Sutton S Scott, Magagnoli Joseph, Cummings Tammy H, Williams Chase, Christoph Mary J, Trom Cassidy, Zachry Woodie, D'Antoni Michelle L, Mordi Uche, Weinberg Amy, Tien Phyllis C
Department of Clinical Pharmacy and Outcomes Sciences, College of Pharmacy, University of South Carolina, Columbia, South Carolina, USA.
Dorn Research Institute, Columbia VA Healthcare System, Columbia, South Carolina, USA.
Open Forum Infect Dis. 2025 Jun 9;12(7):ofaf340. doi: 10.1093/ofid/ofaf340. eCollection 2025 Jul.
This study evaluated clinical and economic outcomes associated with antiretroviral therapy (ART) resistance among people with HIV (PWH) within a nationally representative database.
Retrospective claims data were extracted from the Veterans Affairs Informatics and Computing Infrastructure. PWH receiving testing for resistance-associated mutations (RAMs) between 2003 and 2023 were categorized as resistant if they had ≥1 documented RAM in integrase strand transfer inhibitor, protease inhibitor, or reverse transcriptase genes.
Among 7746 veterans with interpretable resistance tests, 1875 had no detectable resistance, 4466 had ≥1 major or minor RAM (any RAM), and 1405 had ≥1 major RAM. The median CD4 count was highest for those without RAMs (357 cells/mm) and lowest for those with major RAMs (285 cells/mm). Opportunistic infections during the 1-year follow-up were present in 3.8% without RAMs as compared with >5% for both RAM groups. Hospitalizations were more frequent in the major RAM and any RAM cohorts vs the no resistance cohort ( < .001 for both). Total all-cause costs averaged $45 476 for those without RAMs as compared with $49 945 for those with any RAM and $48 392 for those with a major RAM. Among PWH initiating ART after resistance testing (n = 3522), those without RAMs had the longest persistence, while those with RAMs had shorter persistence ( < .0001). PWH prescribed ART at the time of resistance testing who had RAMs were most likely to switch to a regimen based on an integrase strand transfer inhibitor or protease inhibitor.
In this real-world analysis, PWH with detectable resistance had lower CD4 counts, more frequent hospitalizations and opportunistic infections, greater economic costs, and increased discontinuation of ART.
本研究在一个具有全国代表性的数据库中评估了与艾滋病毒感染者(PWH)抗逆转录病毒疗法(ART)耐药性相关的临床和经济结果。
从退伍军人事务信息学和计算基础设施中提取回顾性索赔数据。2003年至2023年间接受耐药相关突变(RAM)检测的PWH,如果其整合酶链转移抑制剂、蛋白酶抑制剂或逆转录酶基因中有≥1个记录在案的RAM,则被归类为耐药。

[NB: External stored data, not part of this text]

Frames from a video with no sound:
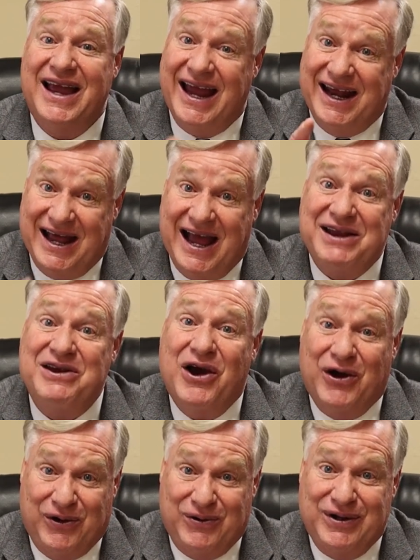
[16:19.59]
And I
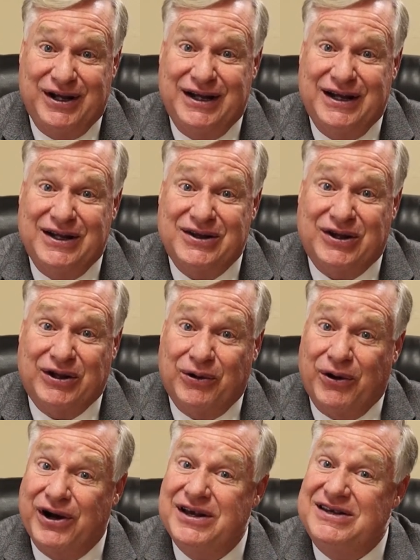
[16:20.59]
know the
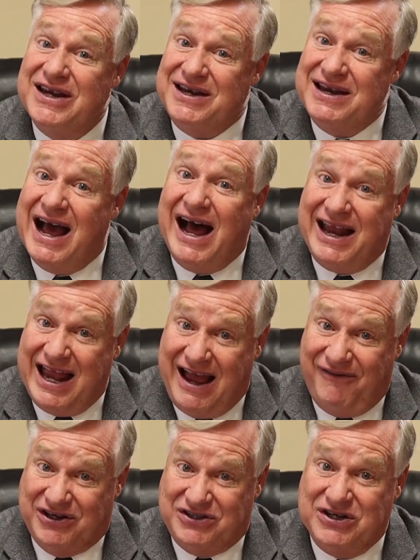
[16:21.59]
Lord did not
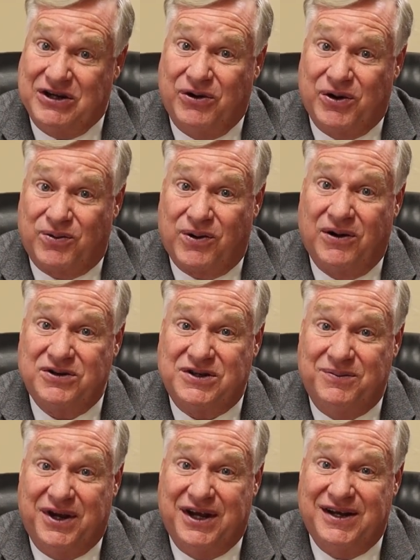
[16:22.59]
have us to go to
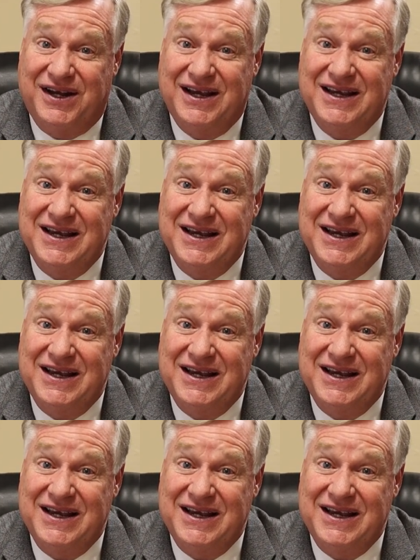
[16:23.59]
Rosamond,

在7746名具有可解释耐药性检测结果的退伍军人中,1875人未检测到耐药,4466人有≥1个主要或次要RAM(任何RAM),1405人有≥1个主要RAM。CD4计数中位数在无RAM者中最高(357个细胞/mm),在有主要RAM者中最低(285个细胞/mm)。在1年随访期间,无RAM者中有3.8%发生机会性感染,而两个RAM组均>5%。主要RAM组和任何RAM组的住院率均高于无耐药组(两者均P<0.001)。无RAM者的全因总成本平均为45476美元,而有任何RAM者为49945美元,有主要RAM者为48392美元。在耐药性检测后开始接受ART的PWH中(n = 3522),无RAM者的持续时间最长,而有RAM者的持续时间较短(P<0.0001)。在耐药性检测时接受ART治疗且有RAM的PWH最有可能改用基于整合酶链转移抑制剂或蛋白酶抑制剂的治疗方案。
在这项真实世界分析中,可检测到耐药的PWH的CD4计数较低,住院和机会性感染更频繁,经济成本更高,且ART停药增加。